The task: Verbatim copy without images: return all of the data as it stands.

Records from a dataset:
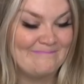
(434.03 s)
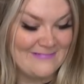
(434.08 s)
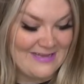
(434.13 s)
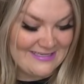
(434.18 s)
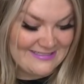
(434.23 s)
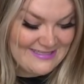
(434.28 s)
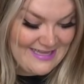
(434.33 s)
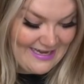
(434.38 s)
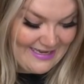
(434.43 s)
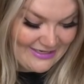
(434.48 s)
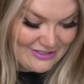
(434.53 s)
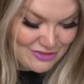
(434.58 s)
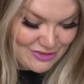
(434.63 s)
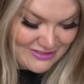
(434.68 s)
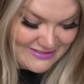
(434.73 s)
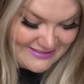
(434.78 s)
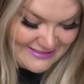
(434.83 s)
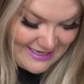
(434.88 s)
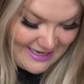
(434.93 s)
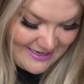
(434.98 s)
Isn't that
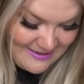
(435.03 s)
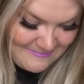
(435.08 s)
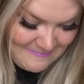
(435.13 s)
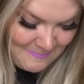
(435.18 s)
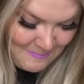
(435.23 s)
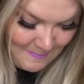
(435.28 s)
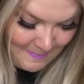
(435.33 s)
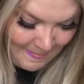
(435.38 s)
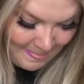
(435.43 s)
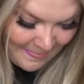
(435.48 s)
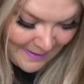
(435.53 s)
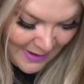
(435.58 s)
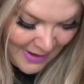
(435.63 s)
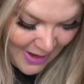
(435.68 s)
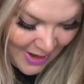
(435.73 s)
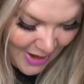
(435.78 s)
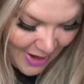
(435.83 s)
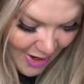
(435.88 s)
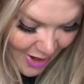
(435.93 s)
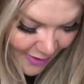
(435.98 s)
interesting?
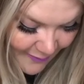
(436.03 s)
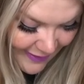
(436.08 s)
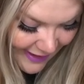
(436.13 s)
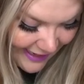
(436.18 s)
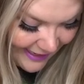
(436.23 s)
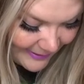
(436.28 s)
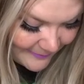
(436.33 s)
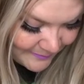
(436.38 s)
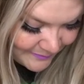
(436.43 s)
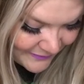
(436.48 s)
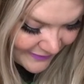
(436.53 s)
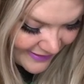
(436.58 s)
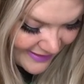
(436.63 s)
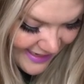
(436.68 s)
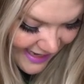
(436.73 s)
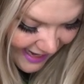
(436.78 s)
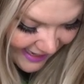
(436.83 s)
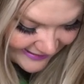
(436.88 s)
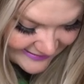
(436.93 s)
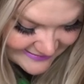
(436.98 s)
Okay,
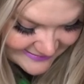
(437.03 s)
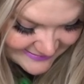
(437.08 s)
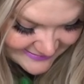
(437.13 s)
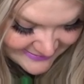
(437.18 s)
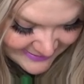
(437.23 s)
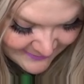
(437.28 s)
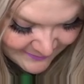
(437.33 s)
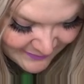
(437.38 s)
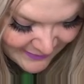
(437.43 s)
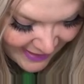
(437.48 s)
next.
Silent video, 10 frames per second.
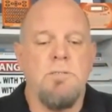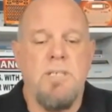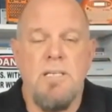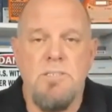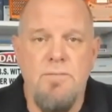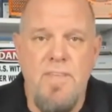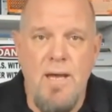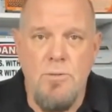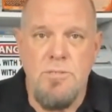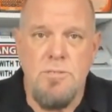tens of
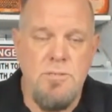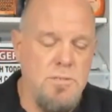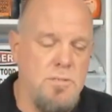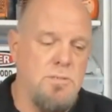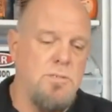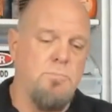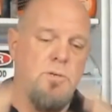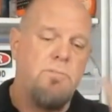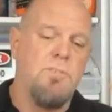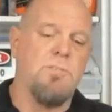thousands that have
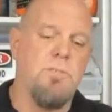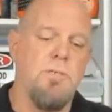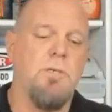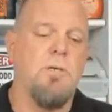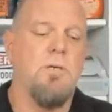previously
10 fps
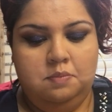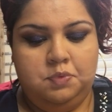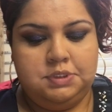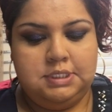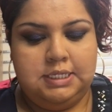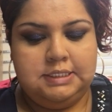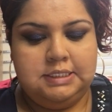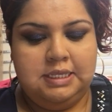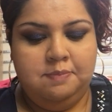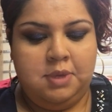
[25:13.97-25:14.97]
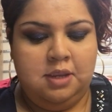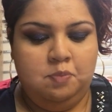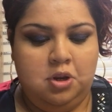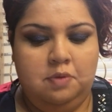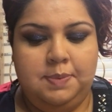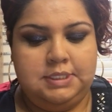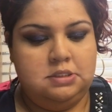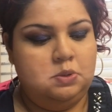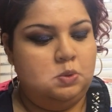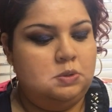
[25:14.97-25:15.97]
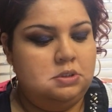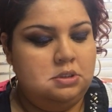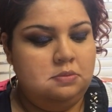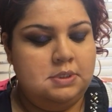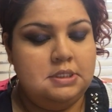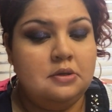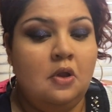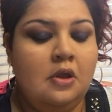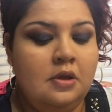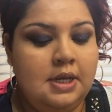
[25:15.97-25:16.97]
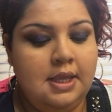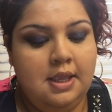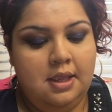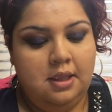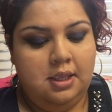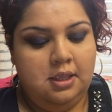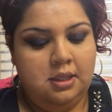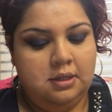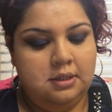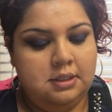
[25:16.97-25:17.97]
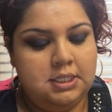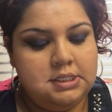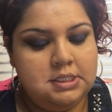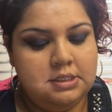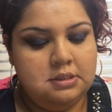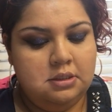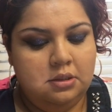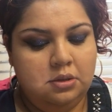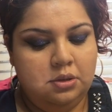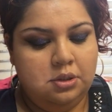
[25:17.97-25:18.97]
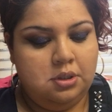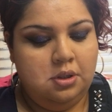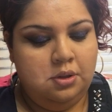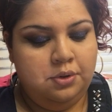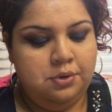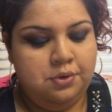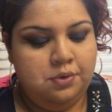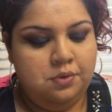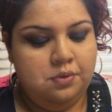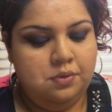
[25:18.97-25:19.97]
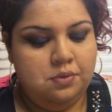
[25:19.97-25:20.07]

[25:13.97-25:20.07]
Precisely My Brow Pencil. That's what it's called. And this is the color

Problem solution:
(434.03 s)
(434.08 s)
(434.13 s)
(434.18 s)
(434.23 s)
(434.28 s)
(434.33 s)
(434.38 s)
(434.43 s)
(434.48 s)
(434.53 s)
(434.58 s)
(434.63 s)
(434.68 s)
(434.73 s)
(434.78 s)
(434.83 s)
(434.88 s)
(434.93 s)
(434.98 s)
Isn't that
(435.03 s)
(435.08 s)
(435.13 s)
(435.18 s)
(435.23 s)
(435.28 s)
(435.33 s)
(435.38 s)
(435.43 s)
(435.48 s)
(435.53 s)
(435.58 s)
(435.63 s)
(435.68 s)
(435.73 s)
(435.78 s)
(435.83 s)
(435.88 s)
(435.93 s)
(435.98 s)
interesting?
(436.03 s)
(436.08 s)
(436.13 s)
(436.18 s)
(436.23 s)
(436.28 s)
(436.33 s)
(436.38 s)
(436.43 s)
(436.48 s)
(436.53 s)
(436.58 s)
(436.63 s)
(436.68 s)
(436.73 s)
(436.78 s)
(436.83 s)
(436.88 s)
(436.93 s)
(436.98 s)
Okay,
(437.03 s)
(437.08 s)
(437.13 s)
(437.18 s)
(437.23 s)
(437.28 s)
(437.33 s)
(437.38 s)
(437.43 s)
(437.48 s)
next.
Silent video, 10 frames per second.
tens of
thousands that have
previously
10 fps
[25:13.97-25:14.97]
[25:14.97-25:15.97]
[25:15.97-25:16.97]
[25:16.97-25:17.97]
[25:17.97-25:18.97]
[25:18.97-25:19.97]
[25:19.97-25:20.07]

[25:13.97-25:20.07]
Precisely My Brow Pencil. That's what it's called. And this is the color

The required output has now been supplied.